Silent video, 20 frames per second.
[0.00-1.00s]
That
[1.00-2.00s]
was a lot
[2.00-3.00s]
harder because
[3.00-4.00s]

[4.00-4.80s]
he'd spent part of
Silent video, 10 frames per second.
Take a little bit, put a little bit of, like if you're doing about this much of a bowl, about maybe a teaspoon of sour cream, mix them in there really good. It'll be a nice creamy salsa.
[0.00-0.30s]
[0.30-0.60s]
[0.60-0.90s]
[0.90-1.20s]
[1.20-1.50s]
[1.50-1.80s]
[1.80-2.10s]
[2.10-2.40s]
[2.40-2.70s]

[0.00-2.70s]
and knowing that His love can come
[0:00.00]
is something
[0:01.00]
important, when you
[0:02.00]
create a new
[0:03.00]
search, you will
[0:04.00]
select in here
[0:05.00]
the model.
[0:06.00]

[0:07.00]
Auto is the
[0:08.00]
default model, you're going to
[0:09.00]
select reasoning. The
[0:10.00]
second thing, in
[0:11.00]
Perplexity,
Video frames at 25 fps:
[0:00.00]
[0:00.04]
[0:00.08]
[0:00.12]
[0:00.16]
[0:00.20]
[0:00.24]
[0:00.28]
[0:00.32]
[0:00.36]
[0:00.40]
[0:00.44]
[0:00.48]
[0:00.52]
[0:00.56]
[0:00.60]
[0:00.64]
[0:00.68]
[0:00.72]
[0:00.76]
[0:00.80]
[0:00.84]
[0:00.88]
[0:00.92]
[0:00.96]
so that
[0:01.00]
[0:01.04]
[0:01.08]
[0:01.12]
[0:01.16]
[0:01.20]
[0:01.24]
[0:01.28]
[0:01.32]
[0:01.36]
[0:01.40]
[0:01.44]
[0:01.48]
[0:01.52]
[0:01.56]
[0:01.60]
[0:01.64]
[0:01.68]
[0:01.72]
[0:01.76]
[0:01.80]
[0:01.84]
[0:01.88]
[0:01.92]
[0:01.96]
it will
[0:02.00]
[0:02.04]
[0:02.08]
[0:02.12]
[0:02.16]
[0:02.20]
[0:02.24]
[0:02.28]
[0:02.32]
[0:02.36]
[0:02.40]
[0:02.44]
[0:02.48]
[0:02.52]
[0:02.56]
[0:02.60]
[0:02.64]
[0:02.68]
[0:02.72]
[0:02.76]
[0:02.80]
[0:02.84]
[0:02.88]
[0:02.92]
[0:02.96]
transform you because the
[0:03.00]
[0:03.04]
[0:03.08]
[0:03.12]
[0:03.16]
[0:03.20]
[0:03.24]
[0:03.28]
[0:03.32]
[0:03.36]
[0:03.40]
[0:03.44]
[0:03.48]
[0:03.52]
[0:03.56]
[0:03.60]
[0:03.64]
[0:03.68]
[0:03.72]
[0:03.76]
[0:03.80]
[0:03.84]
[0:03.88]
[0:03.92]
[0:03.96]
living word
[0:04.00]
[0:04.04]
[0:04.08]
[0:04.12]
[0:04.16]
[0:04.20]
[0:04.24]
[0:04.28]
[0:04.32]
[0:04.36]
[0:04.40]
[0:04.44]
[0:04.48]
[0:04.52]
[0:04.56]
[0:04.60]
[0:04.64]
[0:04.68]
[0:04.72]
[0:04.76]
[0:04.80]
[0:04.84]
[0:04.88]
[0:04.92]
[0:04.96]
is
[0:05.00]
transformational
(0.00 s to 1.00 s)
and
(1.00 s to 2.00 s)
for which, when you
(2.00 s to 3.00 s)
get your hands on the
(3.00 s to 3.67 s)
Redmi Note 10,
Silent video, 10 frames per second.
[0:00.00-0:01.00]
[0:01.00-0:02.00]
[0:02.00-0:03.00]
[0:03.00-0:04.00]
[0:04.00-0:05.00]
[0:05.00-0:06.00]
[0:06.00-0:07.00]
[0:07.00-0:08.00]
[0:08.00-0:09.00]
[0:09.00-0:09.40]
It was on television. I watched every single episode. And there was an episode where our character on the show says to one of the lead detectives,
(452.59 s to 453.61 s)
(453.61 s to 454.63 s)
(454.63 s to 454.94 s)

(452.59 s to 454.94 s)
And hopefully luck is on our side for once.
---------------
Output the whole of the material above, exactly.

● Exercise solution
Silent video, 20 frames per second.
[0.00-1.00s]
That
[1.00-2.00s]
was a lot
[2.00-3.00s]
harder because
[3.00-4.00s]

[4.00-4.80s]
he'd spent part of
Silent video, 10 frames per second.
Take a little bit, put a little bit of, like if you're doing about this much of a bowl, about maybe a teaspoon of sour cream, mix them in there really good. It'll be a nice creamy salsa.
[0.00-0.30s]
[0.30-0.60s]
[0.60-0.90s]
[0.90-1.20s]
[1.20-1.50s]
[1.50-1.80s]
[1.80-2.10s]
[2.10-2.40s]
[2.40-2.70s]

[0.00-2.70s]
and knowing that His love can come
[0:00.00]
is something
[0:01.00]
important, when you
[0:02.00]
create a new
[0:03.00]
search, you will
[0:04.00]
select in here
[0:05.00]
the model.
[0:06.00]

[0:07.00]
Auto is the
[0:08.00]
default model, you're going to
[0:09.00]
select reasoning. The
[0:10.00]
second thing, in
[0:11.00]
Perplexity,
Video frames at 25 fps:
[0:00.00]
[0:00.04]
[0:00.08]
[0:00.12]
[0:00.16]
[0:00.20]
[0:00.24]
[0:00.28]
[0:00.32]
[0:00.36]
[0:00.40]
[0:00.44]
[0:00.48]
[0:00.52]
[0:00.56]
[0:00.60]
[0:00.64]
[0:00.68]
[0:00.72]
[0:00.76]
[0:00.80]
[0:00.84]
[0:00.88]
[0:00.92]
[0:00.96]
so that
[0:01.00]
[0:01.04]
[0:01.08]
[0:01.12]
[0:01.16]
[0:01.20]
[0:01.24]
[0:01.28]
[0:01.32]
[0:01.36]
[0:01.40]
[0:01.44]
[0:01.48]
[0:01.52]
[0:01.56]
[0:01.60]
[0:01.64]
[0:01.68]
[0:01.72]
[0:01.76]
[0:01.80]
[0:01.84]
[0:01.88]
[0:01.92]
[0:01.96]
it will
[0:02.00]
[0:02.04]
[0:02.08]
[0:02.12]
[0:02.16]
[0:02.20]
[0:02.24]
[0:02.28]
[0:02.32]
[0:02.36]
[0:02.40]
[0:02.44]
[0:02.48]
[0:02.52]
[0:02.56]
[0:02.60]
[0:02.64]
[0:02.68]
[0:02.72]
[0:02.76]
[0:02.80]
[0:02.84]
[0:02.88]
[0:02.92]
[0:02.96]
transform you because the
[0:03.00]
[0:03.04]
[0:03.08]
[0:03.12]
[0:03.16]
[0:03.20]
[0:03.24]
[0:03.28]
[0:03.32]
[0:03.36]
[0:03.40]
[0:03.44]
[0:03.48]
[0:03.52]
[0:03.56]
[0:03.60]
[0:03.64]
[0:03.68]
[0:03.72]
[0:03.76]
[0:03.80]
[0:03.84]
[0:03.88]
[0:03.92]
[0:03.96]
living word
[0:04.00]
[0:04.04]
[0:04.08]
[0:04.12]
[0:04.16]
[0:04.20]
[0:04.24]
[0:04.28]
[0:04.32]
[0:04.36]
[0:04.40]
[0:04.44]
[0:04.48]
[0:04.52]
[0:04.56]
[0:04.60]
[0:04.64]
[0:04.68]
[0:04.72]
[0:04.76]
[0:04.80]
[0:04.84]
[0:04.88]
[0:04.92]
[0:04.96]
is
[0:05.00]
transformational
(0.00 s to 1.00 s)
and
(1.00 s to 2.00 s)
for which, when you
(2.00 s to 3.00 s)
get your hands on the
(3.00 s to 3.67 s)
Redmi Note 10,
Silent video, 10 frames per second.
[0:00.00-0:01.00]
[0:01.00-0:02.00]
[0:02.00-0:03.00]
[0:03.00-0:04.00]
[0:04.00-0:05.00]
[0:05.00-0:06.00]
[0:06.00-0:07.00]
[0:07.00-0:08.00]
[0:08.00-0:09.00]
[0:09.00-0:09.40]
It was on television. I watched every single episode. And there was an episode where our character on the show says to one of the lead detectives,
(452.59 s to 453.61 s)
(453.61 s to 454.63 s)
(454.63 s to 454.94 s)

(452.59 s to 454.94 s)
And hopefully luck is on our side for once.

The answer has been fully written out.